> **WHAT THE EXERCISE ASKS**
After locating the line that contains "(286.39 s to 287.39 s)", output that line and each one following it, exactly, to the end of the entries. No pictures.
··· THE RECORDS
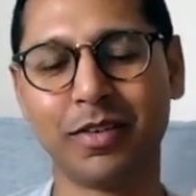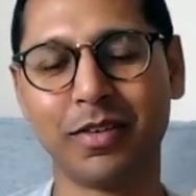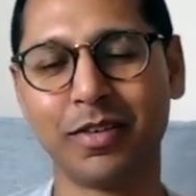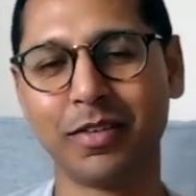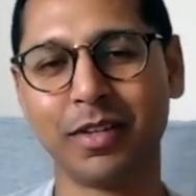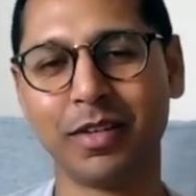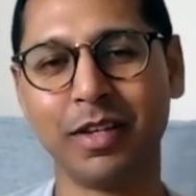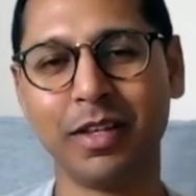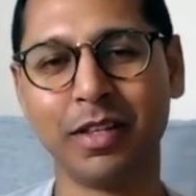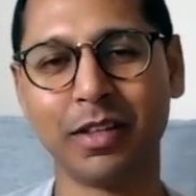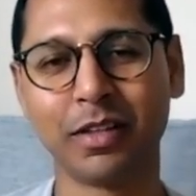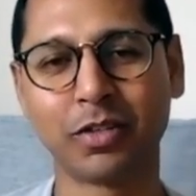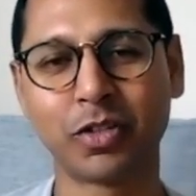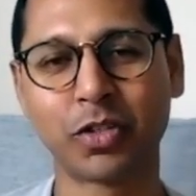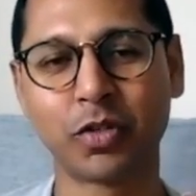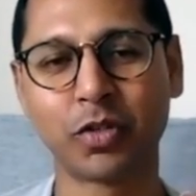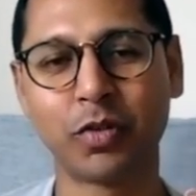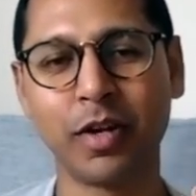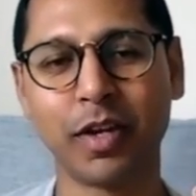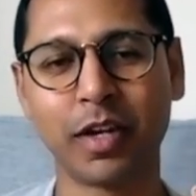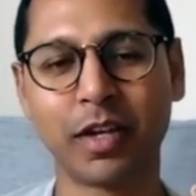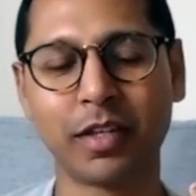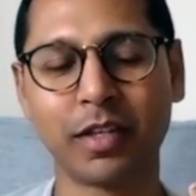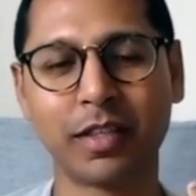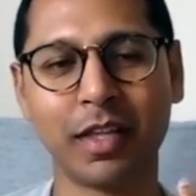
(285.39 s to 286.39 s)
little
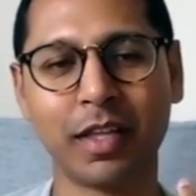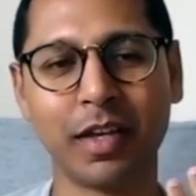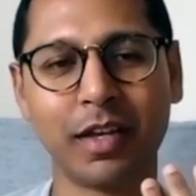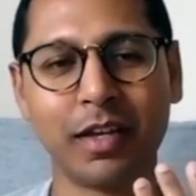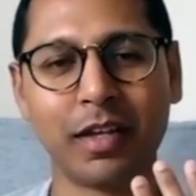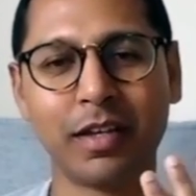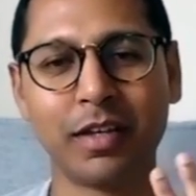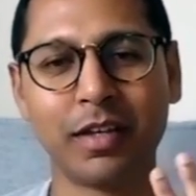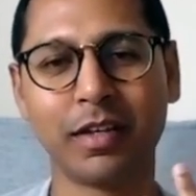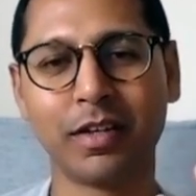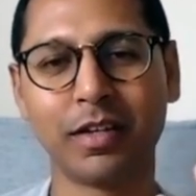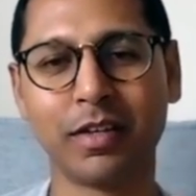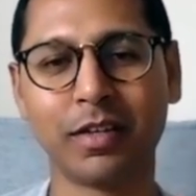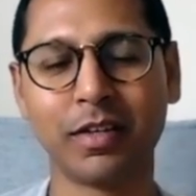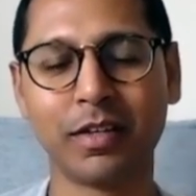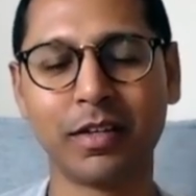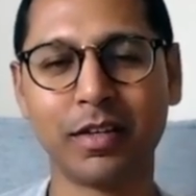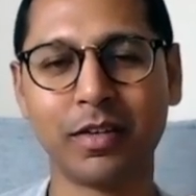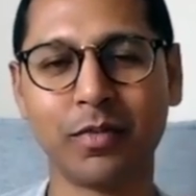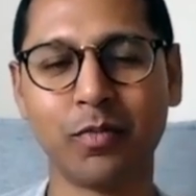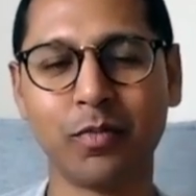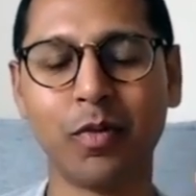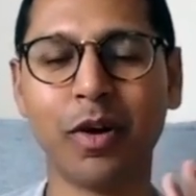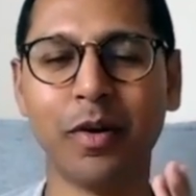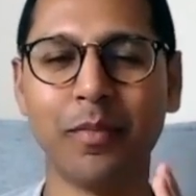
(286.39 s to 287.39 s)
trick that
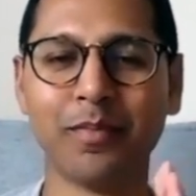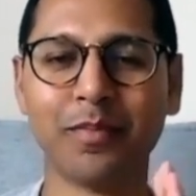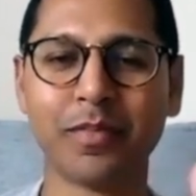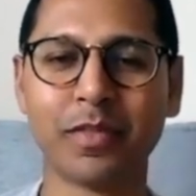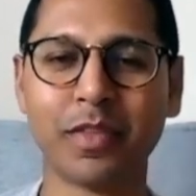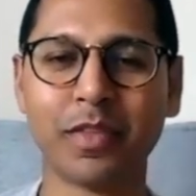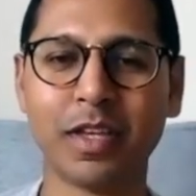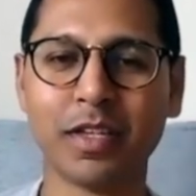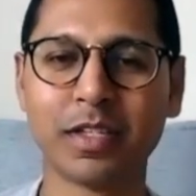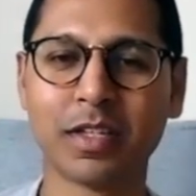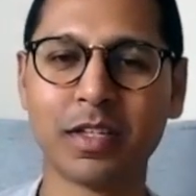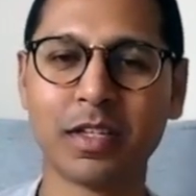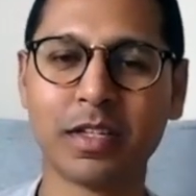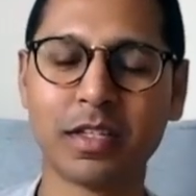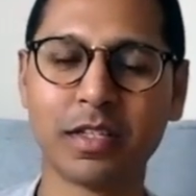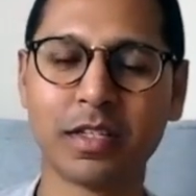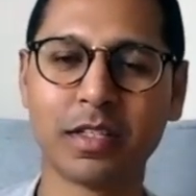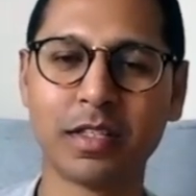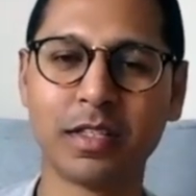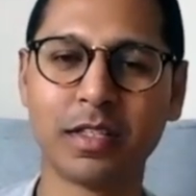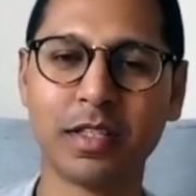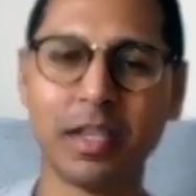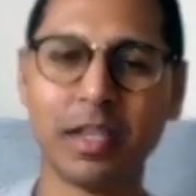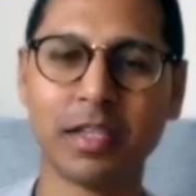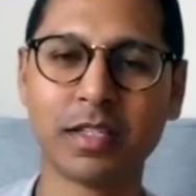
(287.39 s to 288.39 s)
well there's a
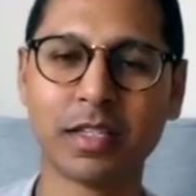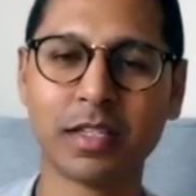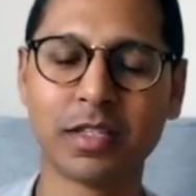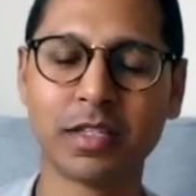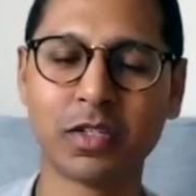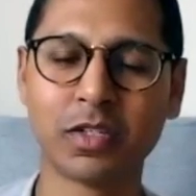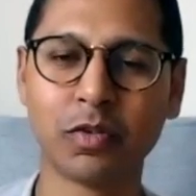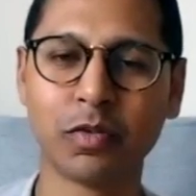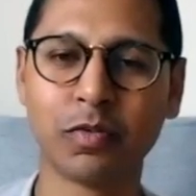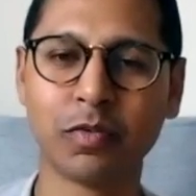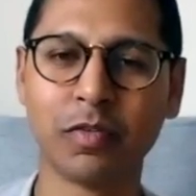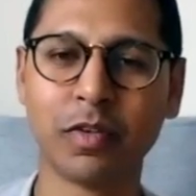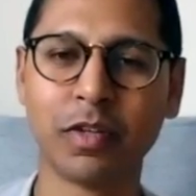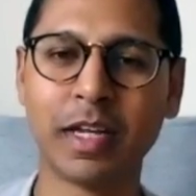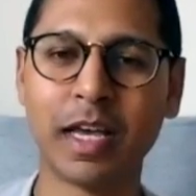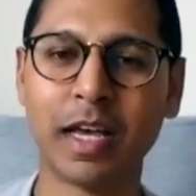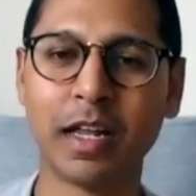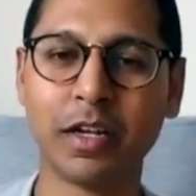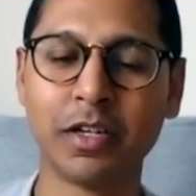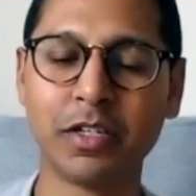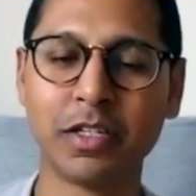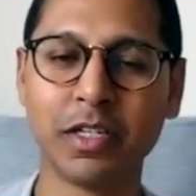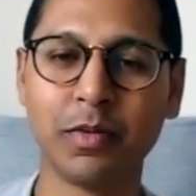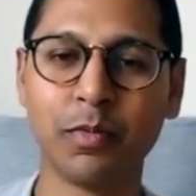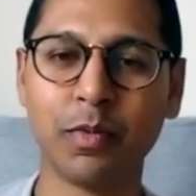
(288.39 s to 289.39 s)
there's a sort of
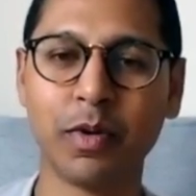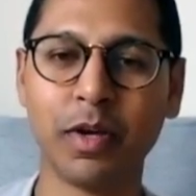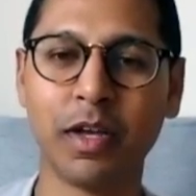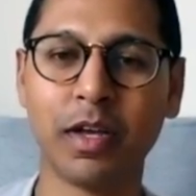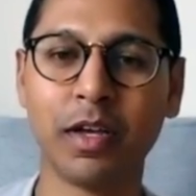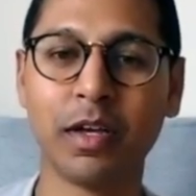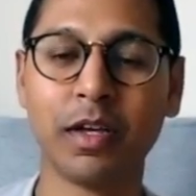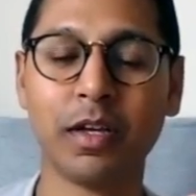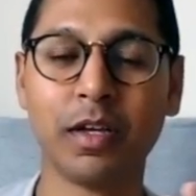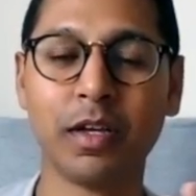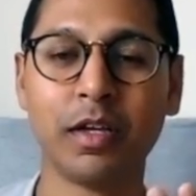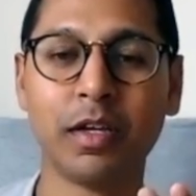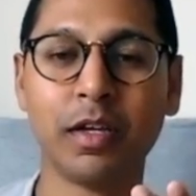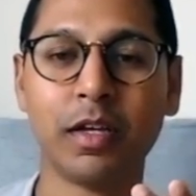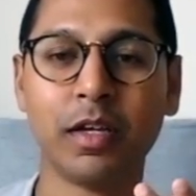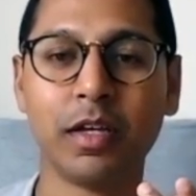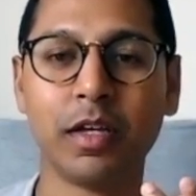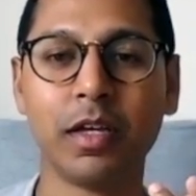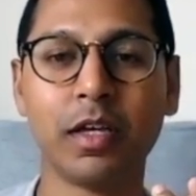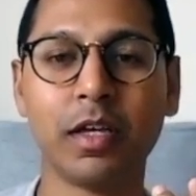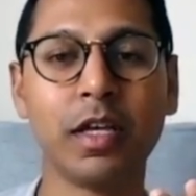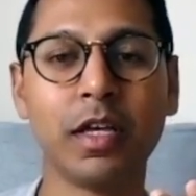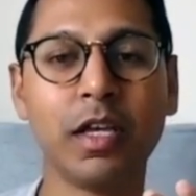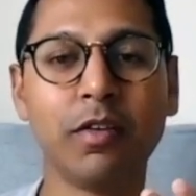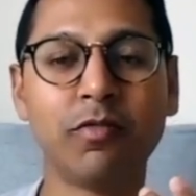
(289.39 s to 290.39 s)
analogy where
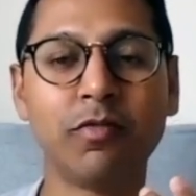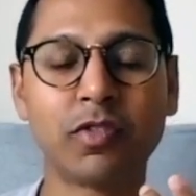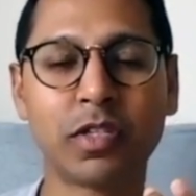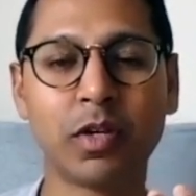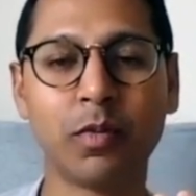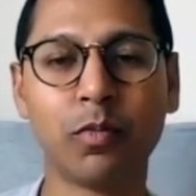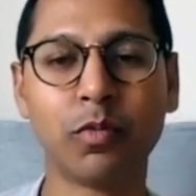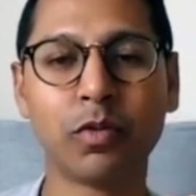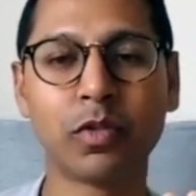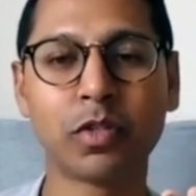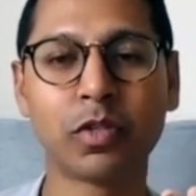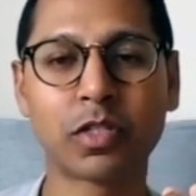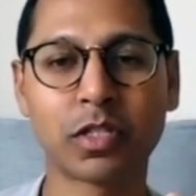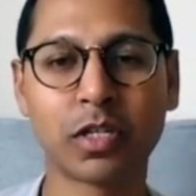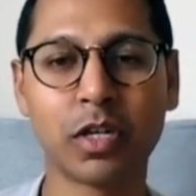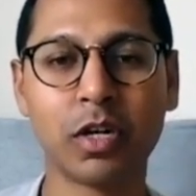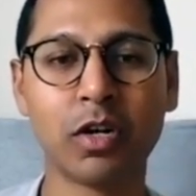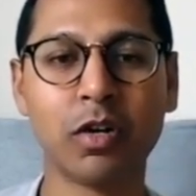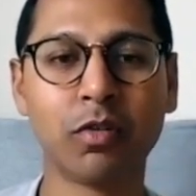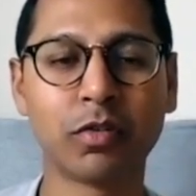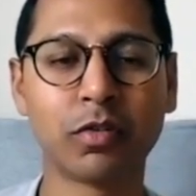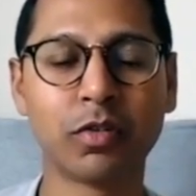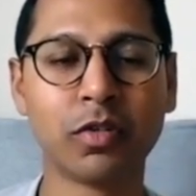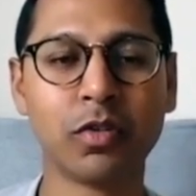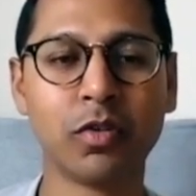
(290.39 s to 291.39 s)
if someone's
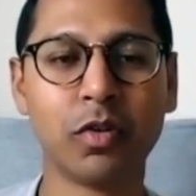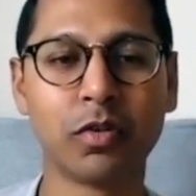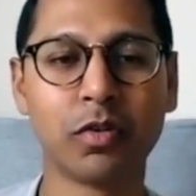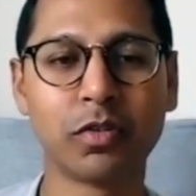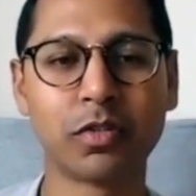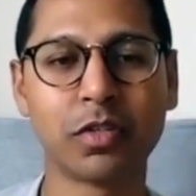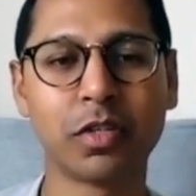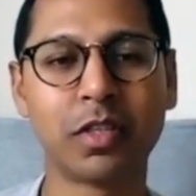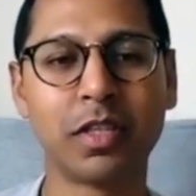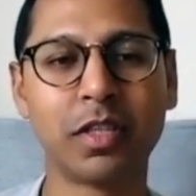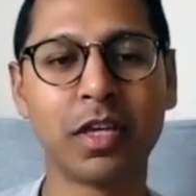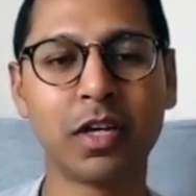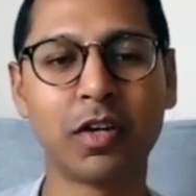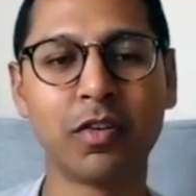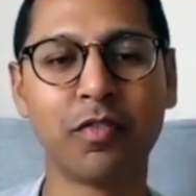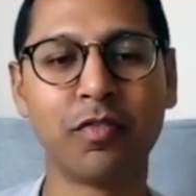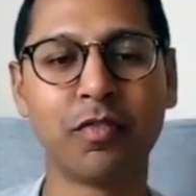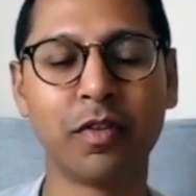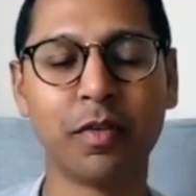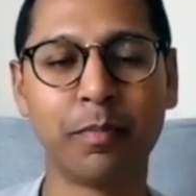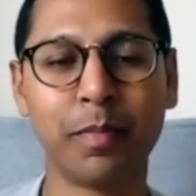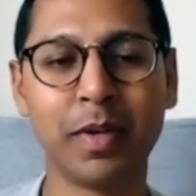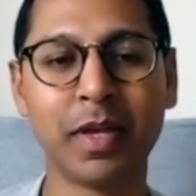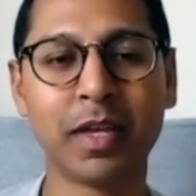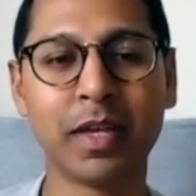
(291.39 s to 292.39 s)
told not to think of a
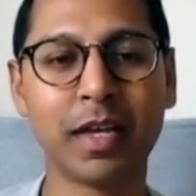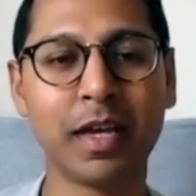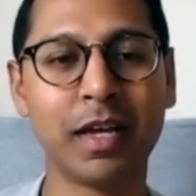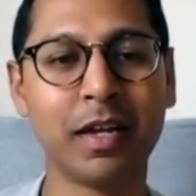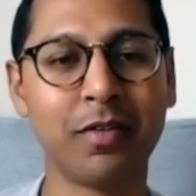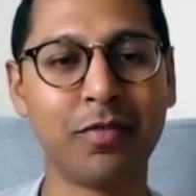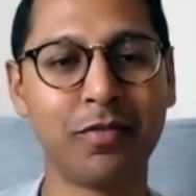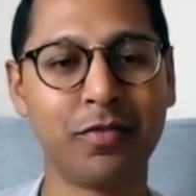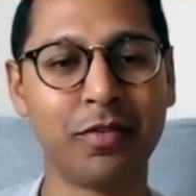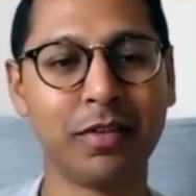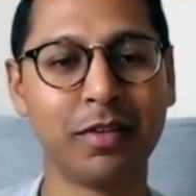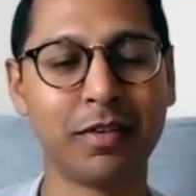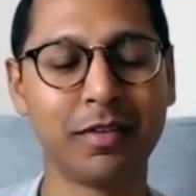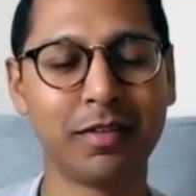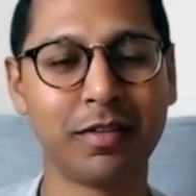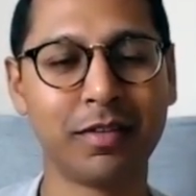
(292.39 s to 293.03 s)
pink elephant,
······
> **SOLUTION FOR THIS EXERCISE**
(286.39 s to 287.39 s)
trick that
(287.39 s to 288.39 s)
well there's a
(288.39 s to 289.39 s)
there's a sort of
(289.39 s to 290.39 s)
analogy where
(290.39 s to 291.39 s)
if someone's
(291.39 s to 292.39 s)
told not to think of a
(292.39 s to 293.03 s)
pink elephant,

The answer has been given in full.